Task to complete:
Images stay out. Everything else in the records is repeated exactly.

Records supplied:
•••••

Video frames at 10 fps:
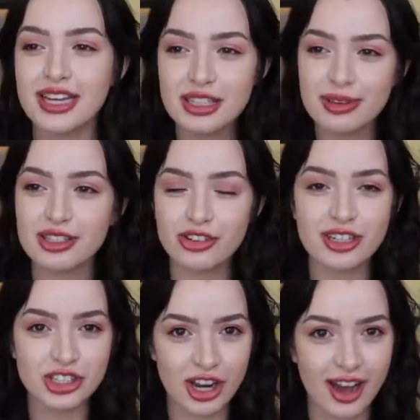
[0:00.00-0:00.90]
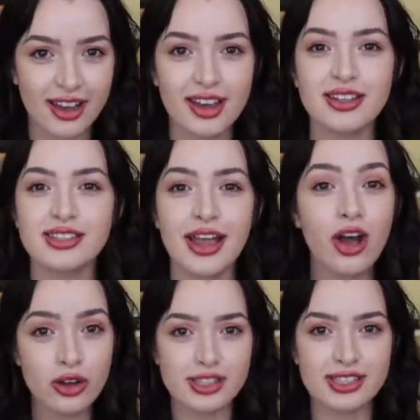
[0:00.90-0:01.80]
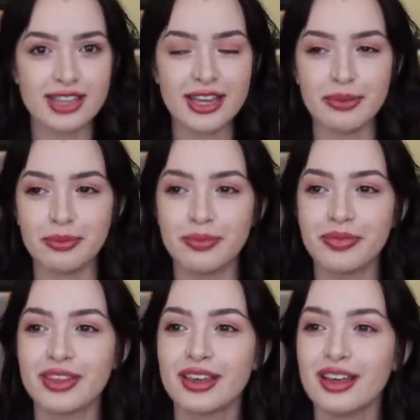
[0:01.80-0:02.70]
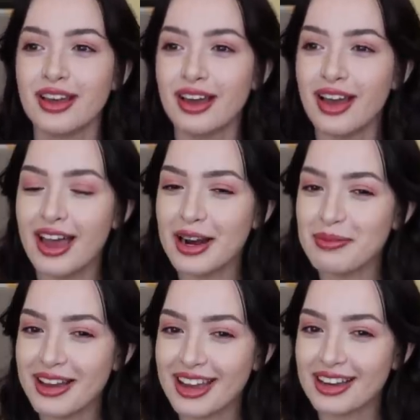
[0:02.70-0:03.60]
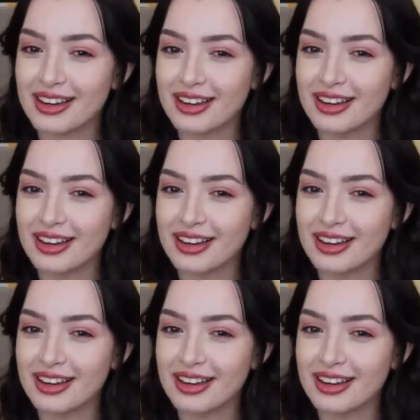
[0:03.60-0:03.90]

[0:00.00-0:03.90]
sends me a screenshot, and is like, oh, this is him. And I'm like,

•••••

Result below:
Video frames at 10 fps:
[0:00.00-0:00.90]
[0:00.90-0:01.80]
[0:01.80-0:02.70]
[0:02.70-0:03.60]
[0:03.60-0:03.90]

[0:00.00-0:03.90]
sends me a screenshot, and is like, oh, this is him. And I'm like,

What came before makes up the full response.